Exercise description |
In your copy of the data below, reproduce every entry exactly and omit the pictures.
=== Information given ===
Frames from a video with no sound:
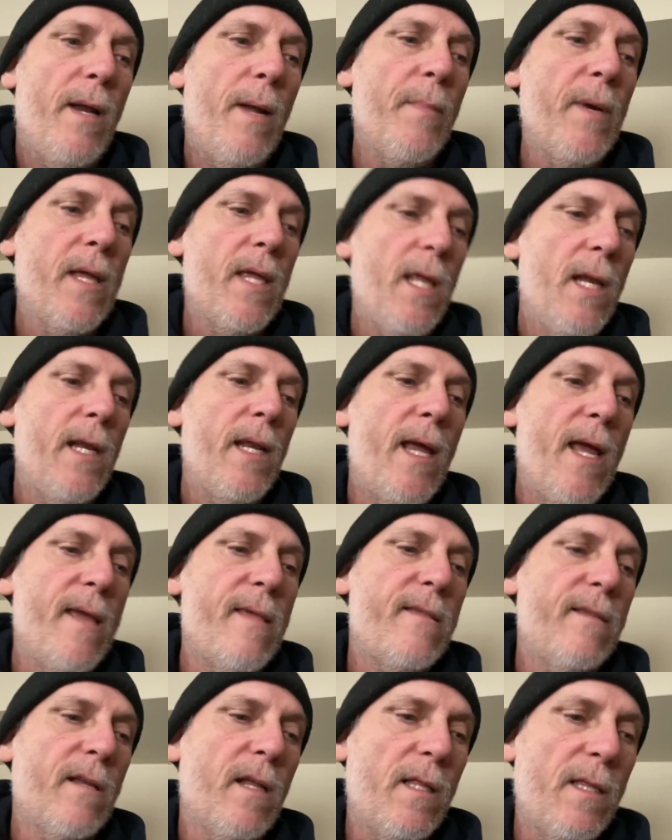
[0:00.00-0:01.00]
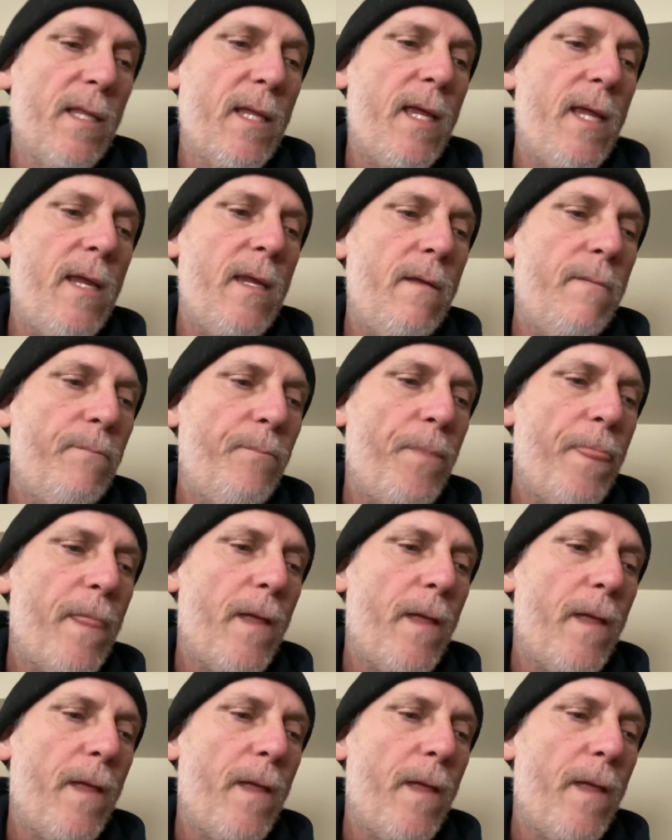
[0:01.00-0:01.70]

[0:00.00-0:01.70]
I'm gonna get it nice and clean.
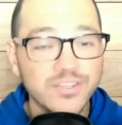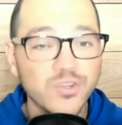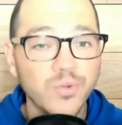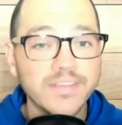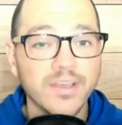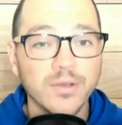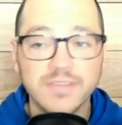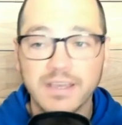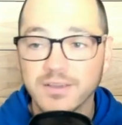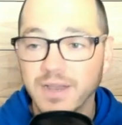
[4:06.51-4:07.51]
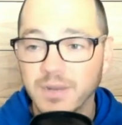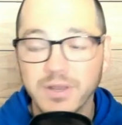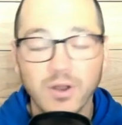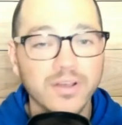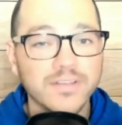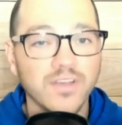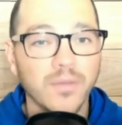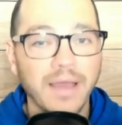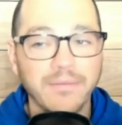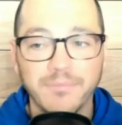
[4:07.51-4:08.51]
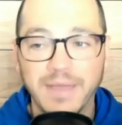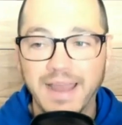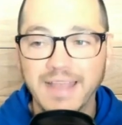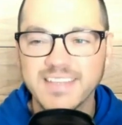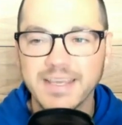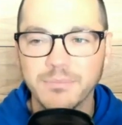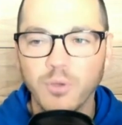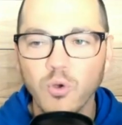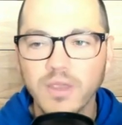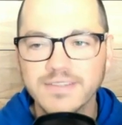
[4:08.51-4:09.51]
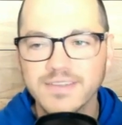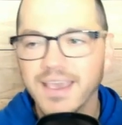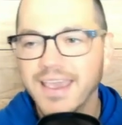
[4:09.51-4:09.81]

2 weeks ago South Carolina beat Arkansas by 19 points.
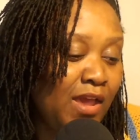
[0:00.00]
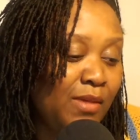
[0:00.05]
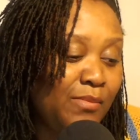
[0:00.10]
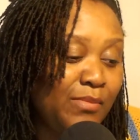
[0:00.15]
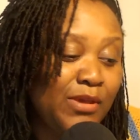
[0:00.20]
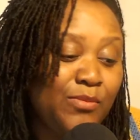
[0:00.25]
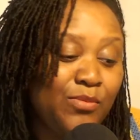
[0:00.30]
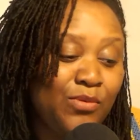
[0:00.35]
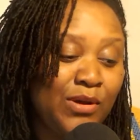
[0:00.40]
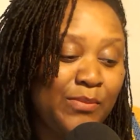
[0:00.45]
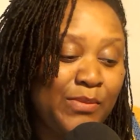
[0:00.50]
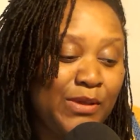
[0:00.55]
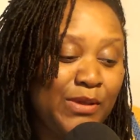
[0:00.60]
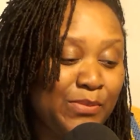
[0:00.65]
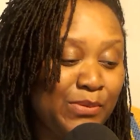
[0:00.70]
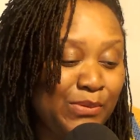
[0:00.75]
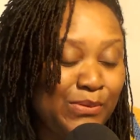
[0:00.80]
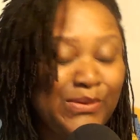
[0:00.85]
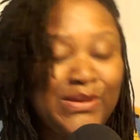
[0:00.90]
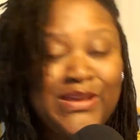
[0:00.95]
People are
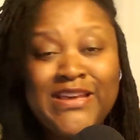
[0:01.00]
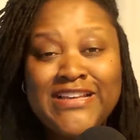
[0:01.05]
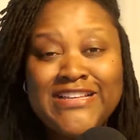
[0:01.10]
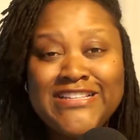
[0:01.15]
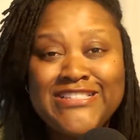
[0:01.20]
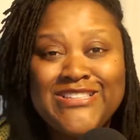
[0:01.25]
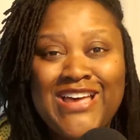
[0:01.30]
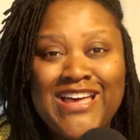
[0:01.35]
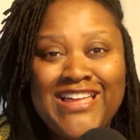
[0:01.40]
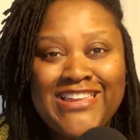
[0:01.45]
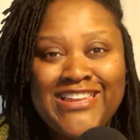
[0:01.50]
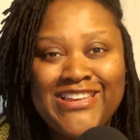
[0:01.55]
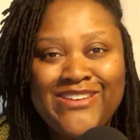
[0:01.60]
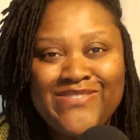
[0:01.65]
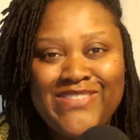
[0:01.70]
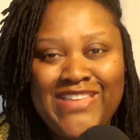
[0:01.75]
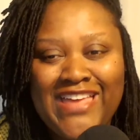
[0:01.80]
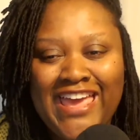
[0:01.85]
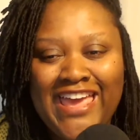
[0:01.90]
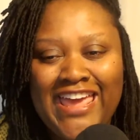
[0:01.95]
people. So I love
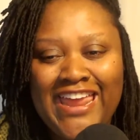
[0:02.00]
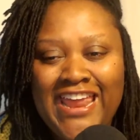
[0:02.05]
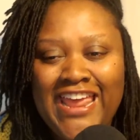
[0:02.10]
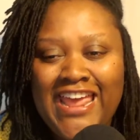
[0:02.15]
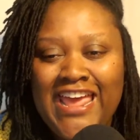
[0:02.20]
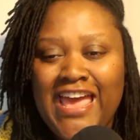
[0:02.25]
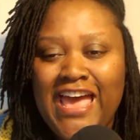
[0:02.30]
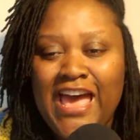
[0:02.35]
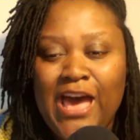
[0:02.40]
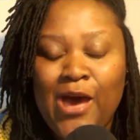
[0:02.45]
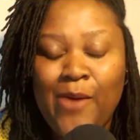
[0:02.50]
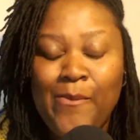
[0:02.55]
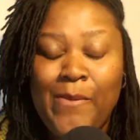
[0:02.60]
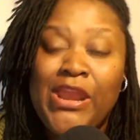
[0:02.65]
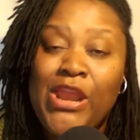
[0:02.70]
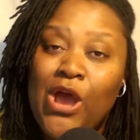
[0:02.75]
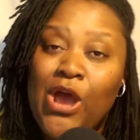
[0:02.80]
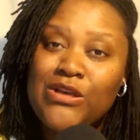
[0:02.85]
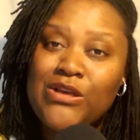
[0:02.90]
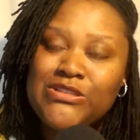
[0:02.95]
that.
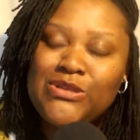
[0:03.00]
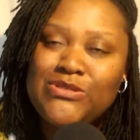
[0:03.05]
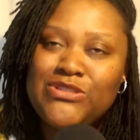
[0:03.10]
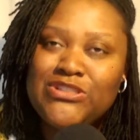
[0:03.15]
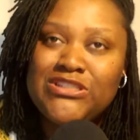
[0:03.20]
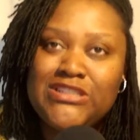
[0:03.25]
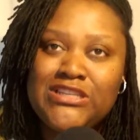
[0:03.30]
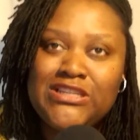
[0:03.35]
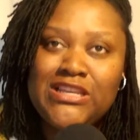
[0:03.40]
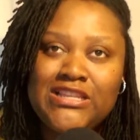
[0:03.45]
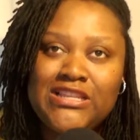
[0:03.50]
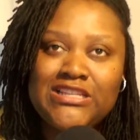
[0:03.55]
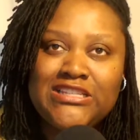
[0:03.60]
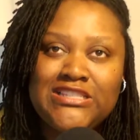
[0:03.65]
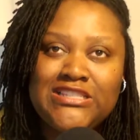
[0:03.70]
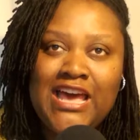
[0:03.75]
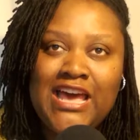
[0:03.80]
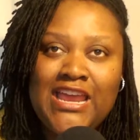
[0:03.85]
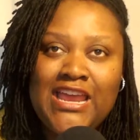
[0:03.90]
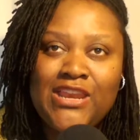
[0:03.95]
And also just another
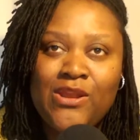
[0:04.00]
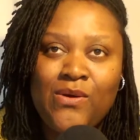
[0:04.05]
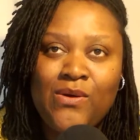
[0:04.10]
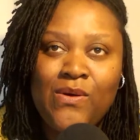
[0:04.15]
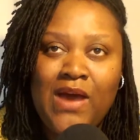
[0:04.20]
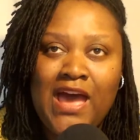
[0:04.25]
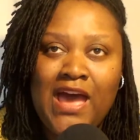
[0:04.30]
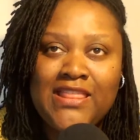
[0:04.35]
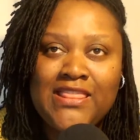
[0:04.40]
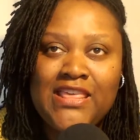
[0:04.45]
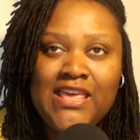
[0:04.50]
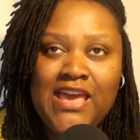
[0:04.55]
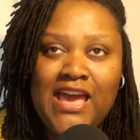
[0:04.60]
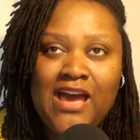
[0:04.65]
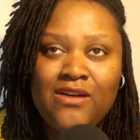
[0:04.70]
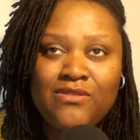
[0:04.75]
side note, I think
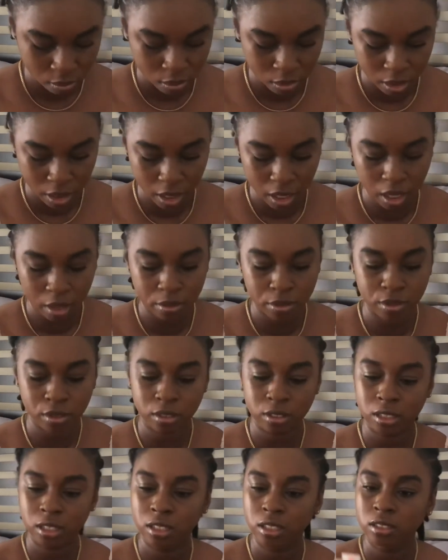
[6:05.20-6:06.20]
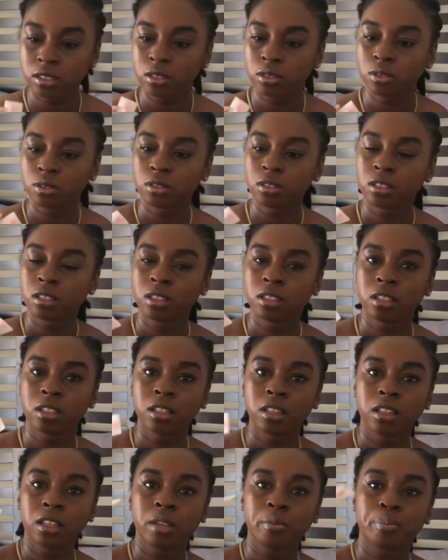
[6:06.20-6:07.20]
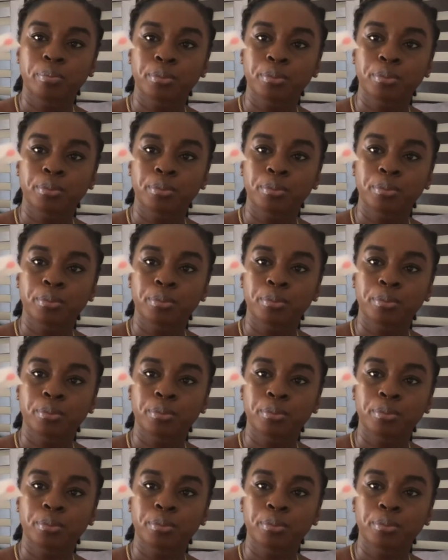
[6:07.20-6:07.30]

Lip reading: it comes with a little lip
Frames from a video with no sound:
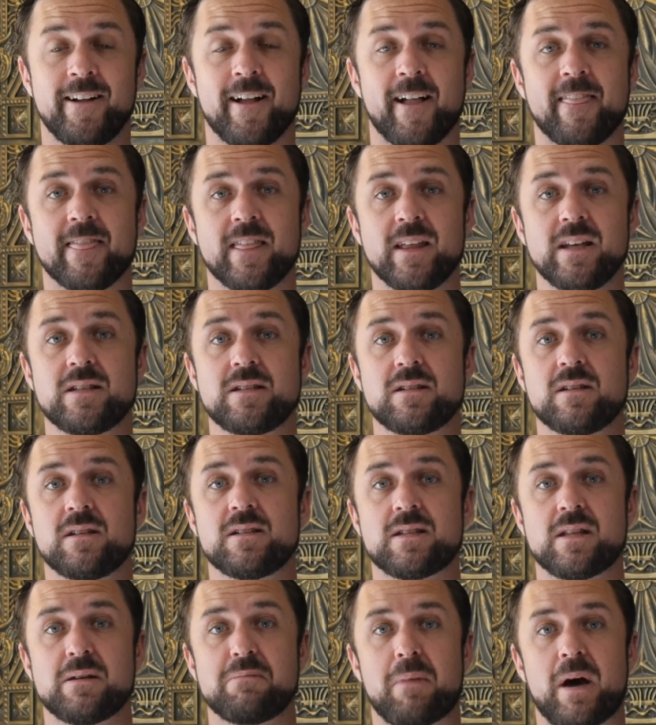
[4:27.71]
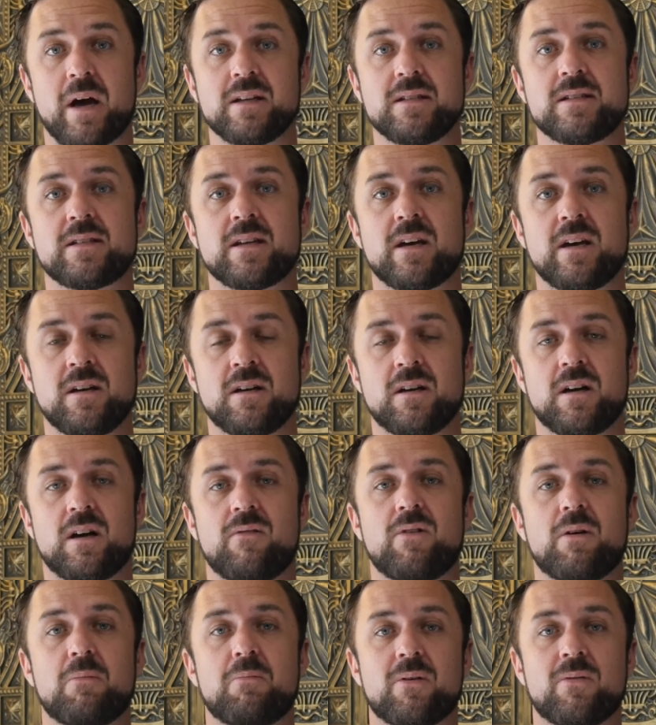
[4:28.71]
And this is the mindset
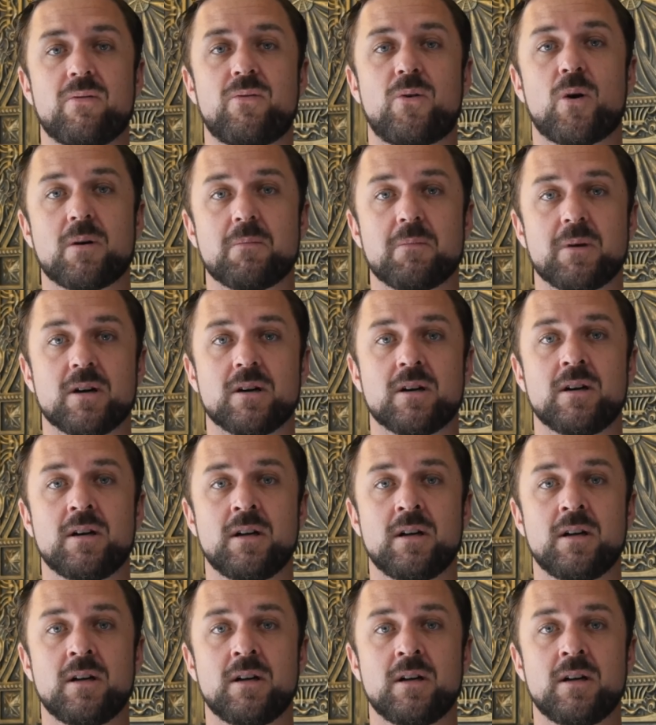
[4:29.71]
of a performer.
===
Task answer |
Frames from a video with no sound:
[0:00.00-0:01.00]
[0:01.00-0:01.70]

[0:00.00-0:01.70]
I'm gonna get it nice and clean.
[4:06.51-4:07.51]
[4:07.51-4:08.51]
[4:08.51-4:09.51]
[4:09.51-4:09.81]

2 weeks ago South Carolina beat Arkansas by 19 points.
[0:00.00]
[0:00.05]
[0:00.10]
[0:00.15]
[0:00.20]
[0:00.25]
[0:00.30]
[0:00.35]
[0:00.40]
[0:00.45]
[0:00.50]
[0:00.55]
[0:00.60]
[0:00.65]
[0:00.70]
[0:00.75]
[0:00.80]
[0:00.85]
[0:00.90]
[0:00.95]
People are
[0:01.00]
[0:01.05]
[0:01.10]
[0:01.15]
[0:01.20]
[0:01.25]
[0:01.30]
[0:01.35]
[0:01.40]
[0:01.45]
[0:01.50]
[0:01.55]
[0:01.60]
[0:01.65]
[0:01.70]
[0:01.75]
[0:01.80]
[0:01.85]
[0:01.90]
[0:01.95]
people. So I love
[0:02.00]
[0:02.05]
[0:02.10]
[0:02.15]
[0:02.20]
[0:02.25]
[0:02.30]
[0:02.35]
[0:02.40]
[0:02.45]
[0:02.50]
[0:02.55]
[0:02.60]
[0:02.65]
[0:02.70]
[0:02.75]
[0:02.80]
[0:02.85]
[0:02.90]
[0:02.95]
that.
[0:03.00]
[0:03.05]
[0:03.10]
[0:03.15]
[0:03.20]
[0:03.25]
[0:03.30]
[0:03.35]
[0:03.40]
[0:03.45]
[0:03.50]
[0:03.55]
[0:03.60]
[0:03.65]
[0:03.70]
[0:03.75]
[0:03.80]
[0:03.85]
[0:03.90]
[0:03.95]
And also just another
[0:04.00]
[0:04.05]
[0:04.10]
[0:04.15]
[0:04.20]
[0:04.25]
[0:04.30]
[0:04.35]
[0:04.40]
[0:04.45]
[0:04.50]
[0:04.55]
[0:04.60]
[0:04.65]
[0:04.70]
[0:04.75]
side note, I think
[6:05.20-6:06.20]
[6:06.20-6:07.20]
[6:07.20-6:07.30]

Lip reading: it comes with a little lip
Frames from a video with no sound:
[4:27.71]
[4:28.71]
And this is the mindset
[4:29.71]
of a performer.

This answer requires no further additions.